Mas, antes de qualquer coisa, seria preciso que eles que estão lá dentro do governo se entendessem. Não é salutar ver que há uma rachadura grande dentro do próprio governo. O vice-presidente, Michel Temer, não pode ora defender o aumento de impostos e ora dizer que é a favor de cortes de despesa.

Só uma curiosidade: a taxa da propina, o desvio, o roubo, iriam ser incluídos nesses cortes? Ou isso seria um caixa dois do governo? Ah, esqueci que isso não existe.

Sei que a situação é delicada, mas querendo realmente achar uma solução, o governo Dilma acharia.

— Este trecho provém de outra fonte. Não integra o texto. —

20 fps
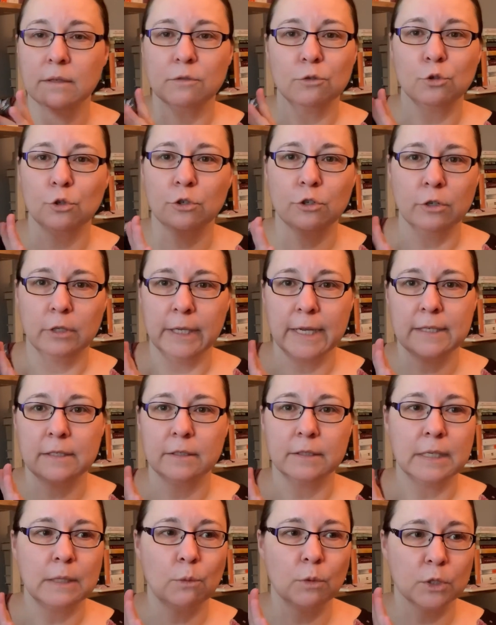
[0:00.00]

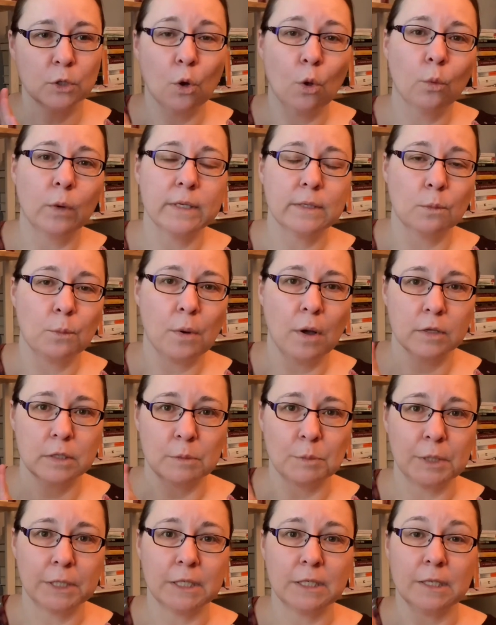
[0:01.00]
circulated. He was always a
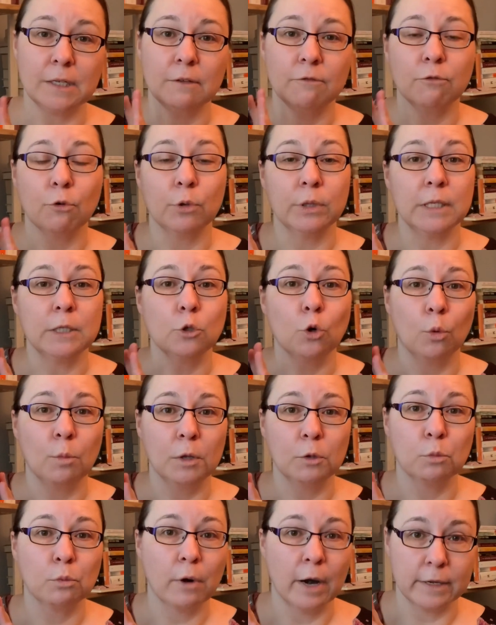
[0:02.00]
possibility for the
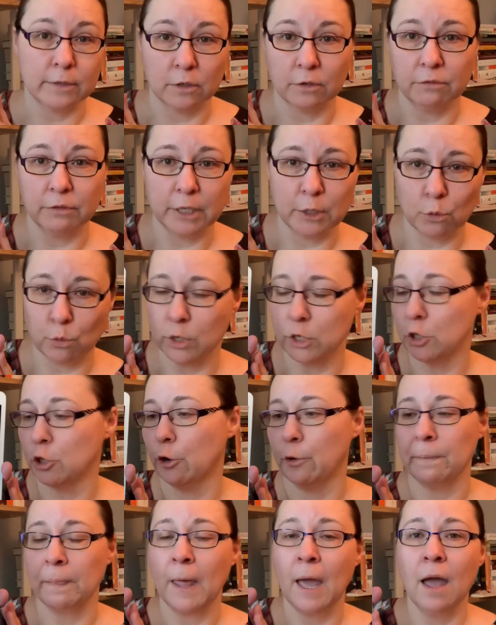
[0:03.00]
Nobel Prize of
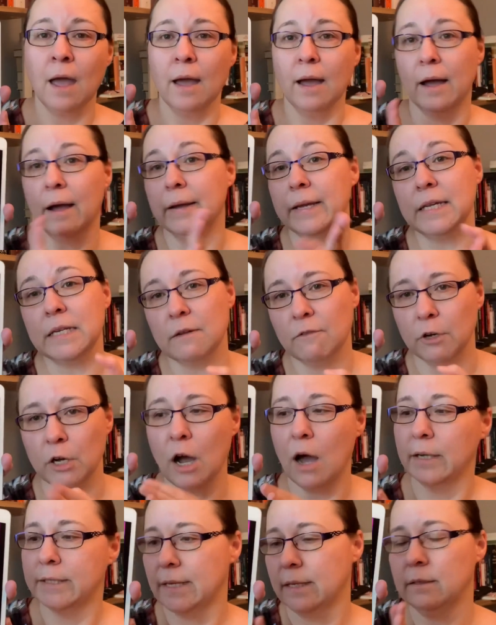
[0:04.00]
Literature. He never
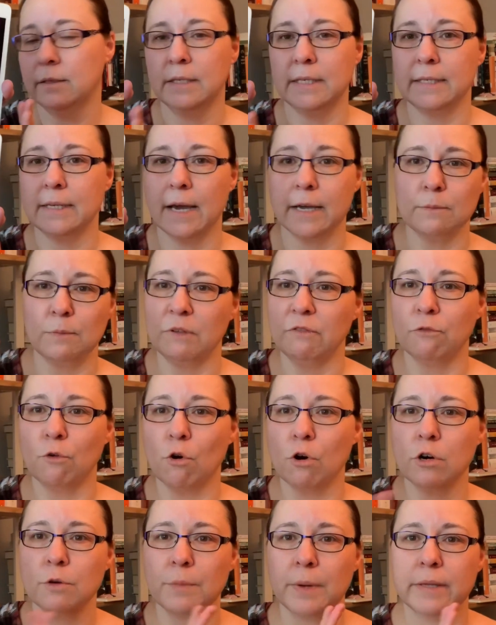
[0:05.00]
got it. He died
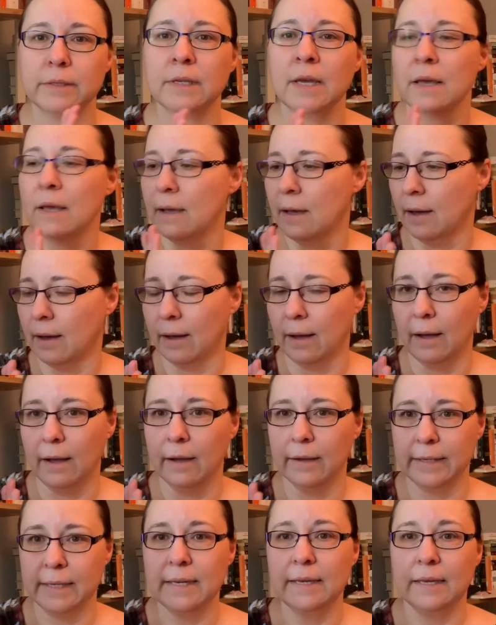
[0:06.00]
before, but
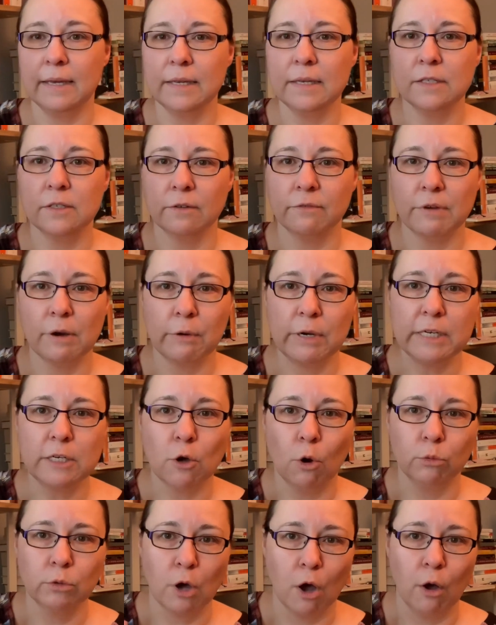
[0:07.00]
he's a very
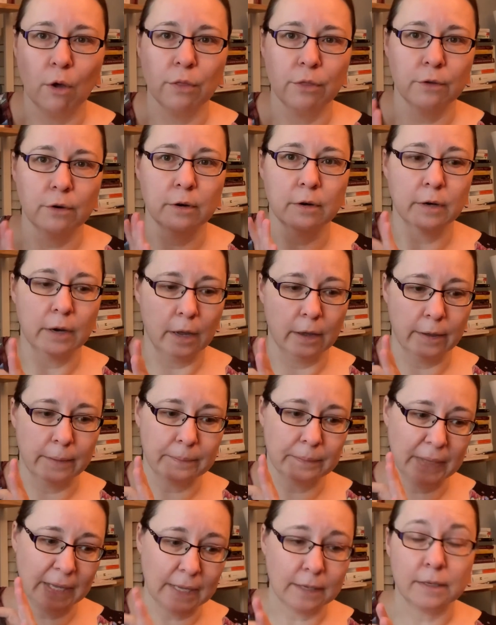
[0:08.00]
known author
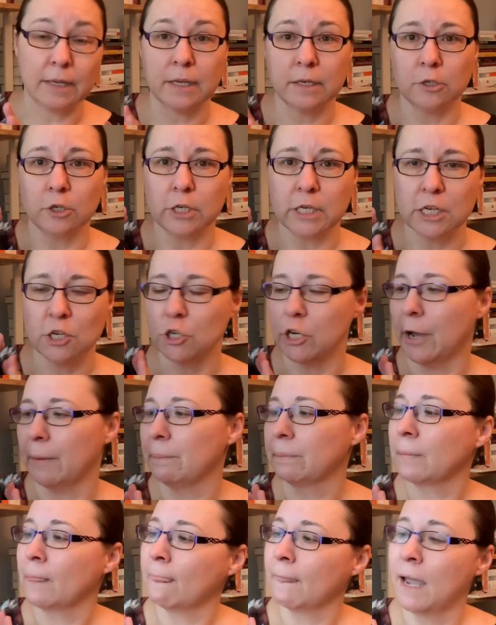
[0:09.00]
in Indonesia.
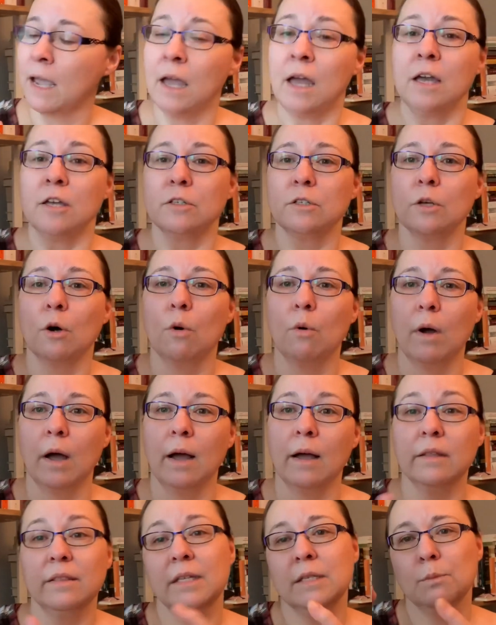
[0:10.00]
So
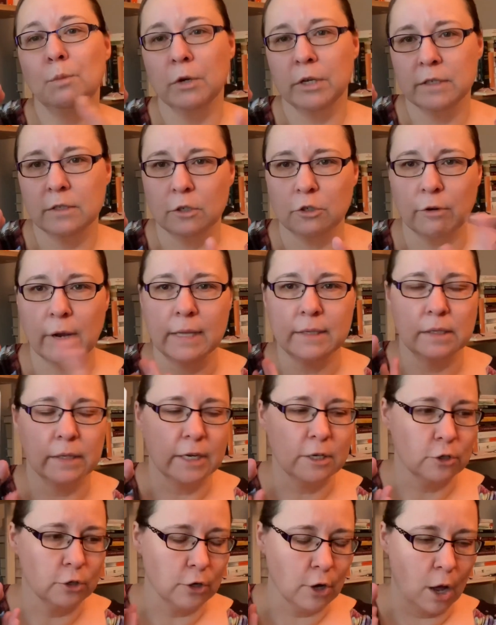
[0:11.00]
this book is a
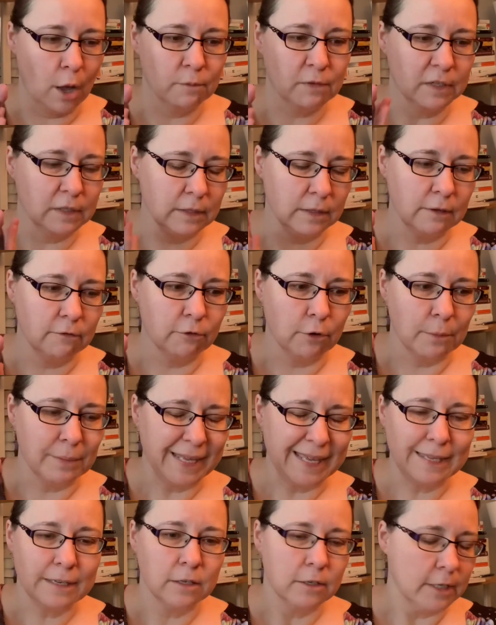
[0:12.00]
translation, obviously, from
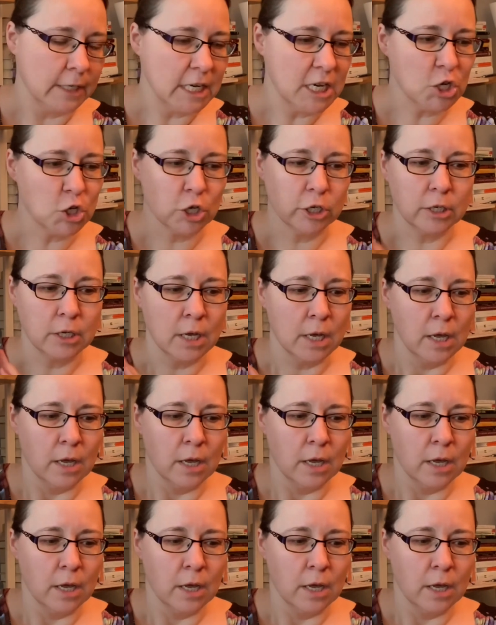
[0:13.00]
Indonesian.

O que não pode acontecer é o governo paralisar e achar que a única solução é criar algum imposto novo para justificar a sua incompetência e a nossa contribuição na “parcela sacrifício”.

Será que já não fomos suficientemente sacrificados? Precisamos continuar sendo? Já não demos o nosso sangue? Será que não é hora do governo sangrar um pouco? Garanto que não vai doer. Pode doer no bolso deles, mas eles vão superar a dor.

Mas é claro que um corte na própria carne não é a cara do PT. Para eles de vermelho basta a bandeira. Só que eles esquecem que a nossa bandeira é verde e amarela.

E a Lava Jato, José? (versão moderna de “E agora, José?”)

Enfim, o Supremo Tribunal Federal (STF) autorizou a abertura de inquérito, atendendo pedido do procurador-geral da República, Rodrigo Janot, contra o atual ministro da Comunicação Social, Edinho Silva, para investigar a denúncia de Ricardo Pessoa, empreiteiro da UTC de que financiou a campanha de Dilma Rousseff em 2014 à Presidência da República. Só aqui mesmo que um possível réu continua ministro. Acho que em qualquer outro país civilizado um suspeito de cometer um malfeito seria no mínimo afastado do seu cargo até tudo ser esclarecido.

E essa delação de Fernando Pessoa pode respingar ainda em Lula, que cá pra nós, foi e é o pai dessa quadrilha que ainda trabalha por aí. Tomara.

Mas é claro que a presidente Dilma irá dizer que não tinha como saber de onde vinha todas as doações, que isso era papel do tesoureiro. E de que ela tinha que cuidar de outra parte da campanha. Mas não sei quem é pior. Quem aceita dinheiro sujo ou quem mente dizendo que vai pintar o país de cor de rosa.

Salve as baleias. Não fume em ambientes fechados. Não jogue lixo no chão.